De man kermt zacht. Ax proeft met gesloten ogen kleine energie-explosies op zijn tong, voelt de hitte van het bloed zijn keel inlopen. Een tweede set vlijmscherpe tanden glijdt in zijn gehemelte naar beneden, deze tanden zijn hol, vullen zich met zijn eigen bloed, klaar om over te stappen naar het lichaam van de Meester. Zodra het proces is voltooid, valt het lichaam dat Ax gebruikte op de grond. Hij likt zijn lippen.
“Je hebt hem niet alles verteld, Nani.”
Haar ogen glinsteren als ze hem opneemt.
“Het is alsof de tijd tien jaar terug is gedraaid.”
Ze laat zich gewillig in zijn armen glijden. Haar vingers dwarrelen over zijn borst. Hij pakt ze vast en legt zijn hand in haar nek, haar geur opsnuivend.
“Je zoete bloed.”
Hij likt over haar keel en voelt haar slikbeweging onder zijn tong.
“En dat van mijn drie zussen. Je hebt beloofd ons te beschermen.”

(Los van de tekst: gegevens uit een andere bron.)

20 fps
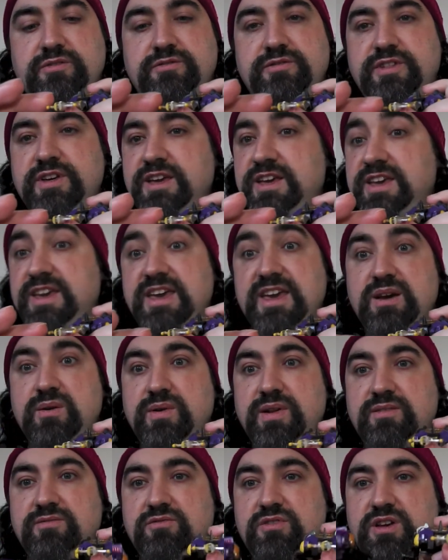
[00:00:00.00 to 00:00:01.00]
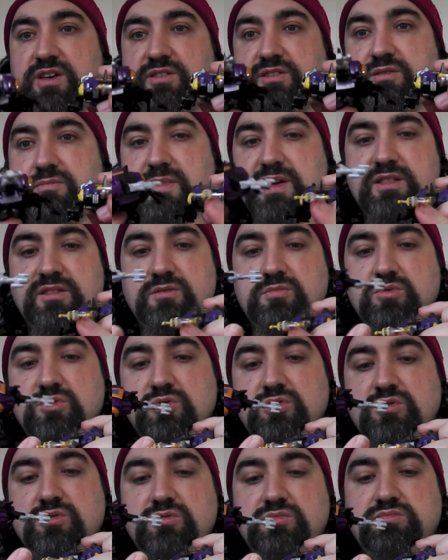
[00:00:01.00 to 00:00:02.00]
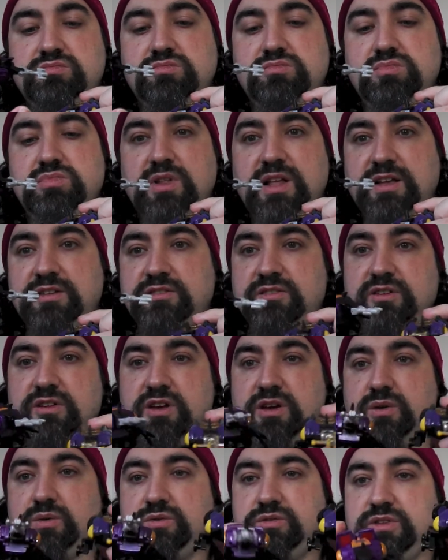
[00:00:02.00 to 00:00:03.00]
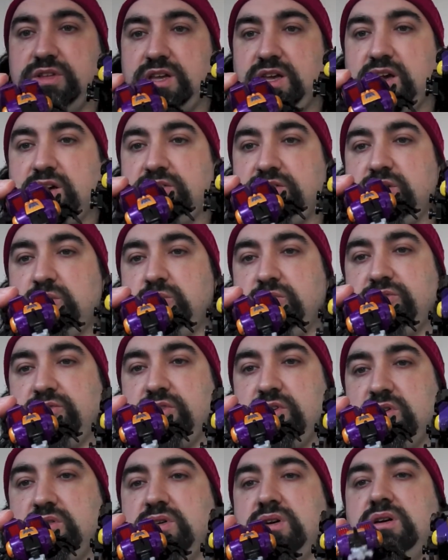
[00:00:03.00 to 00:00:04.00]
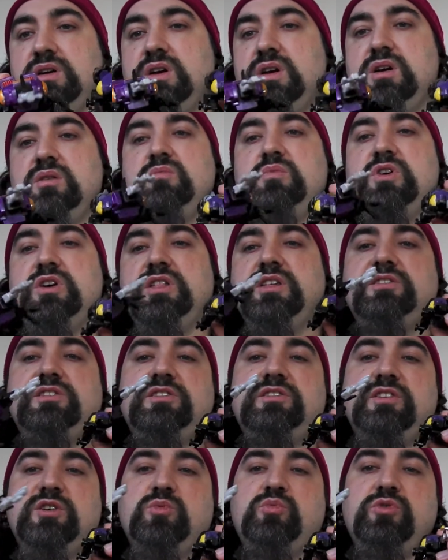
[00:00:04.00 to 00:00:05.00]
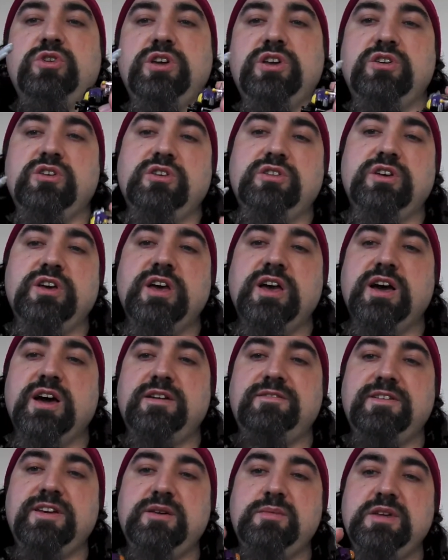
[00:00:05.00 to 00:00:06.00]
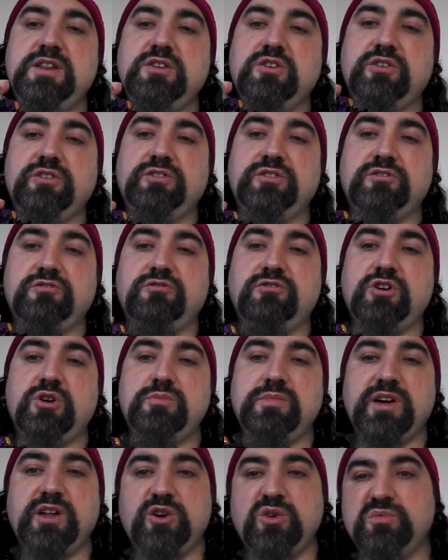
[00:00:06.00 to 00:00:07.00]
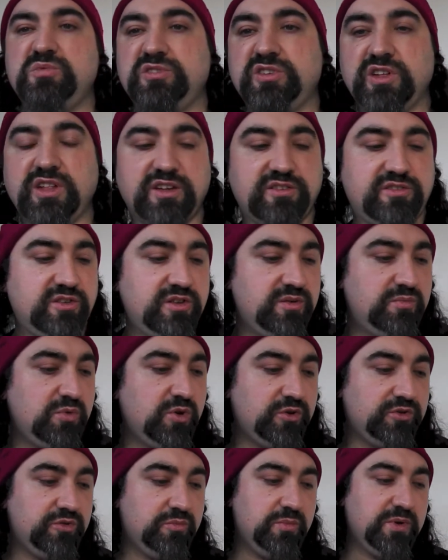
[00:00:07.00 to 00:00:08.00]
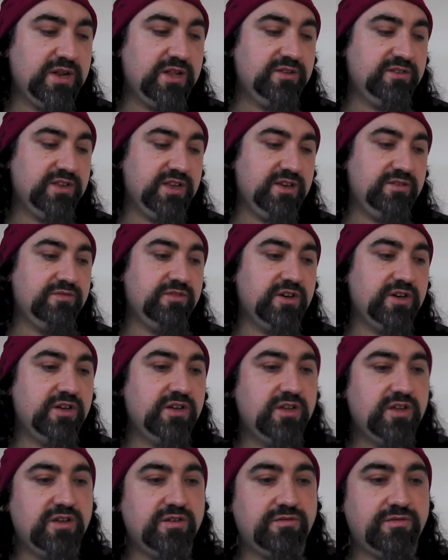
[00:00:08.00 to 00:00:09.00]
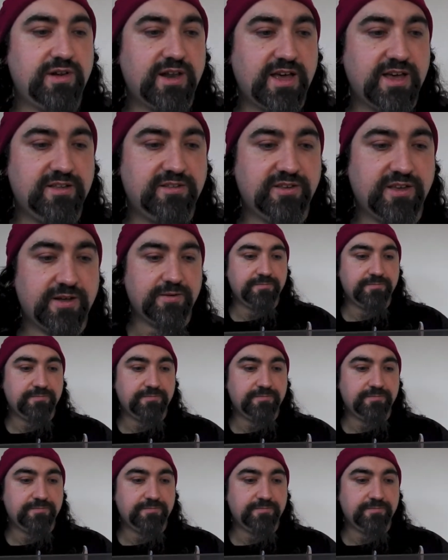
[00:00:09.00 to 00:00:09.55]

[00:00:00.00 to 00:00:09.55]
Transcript: thing here, whatever it is, the mandible blaster nose thing. I do prefer it, but this is still pretty good. I think it'd be nice to chrome that up, so that's a possibility for later.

“Ik weet het,” fluistert Ax tegen haar huid, daar waar de dikke ader onder het oppervlakte ligt.
“Een oud geslacht. Langzaam gerijpt, als volle wijn.”
Nani’s nagels schuren zacht over zijn huid. Zijn lippen vinden de perfecte plek en hij stoot zijn tanden door de oppervlakte. De intense smaak van haar bloed zijn de maanden dwangarbeid meer dan waard. Ik ben ook niet helemaal eerlijk tegen jou geweest, denkt hij, terwijl haar vingers van zijn arm glijden en het levenslicht uit haar ogen verdwijnt. Ax roept de bewakers naar binnen. De mannen kijken van het levenloze lichaam van de dwangarbeider, naar Nani en naar Ax de Meester.
“Voer hen af,” zegt Ax.
Wanneer het ruimteschip de grote afstand naar de aarde bijna heeft afgelegd, kijkt Ax door het raam naar de blauwe planeet.
“Meester, we zijn bijna klaar om te landen.”
De man knikt en buigt voor hem. Diep in hem groeit de nooit aflatende honger, en het vooruitzicht van de jacht en het bloed van Nani’s zussen vult hem met extase.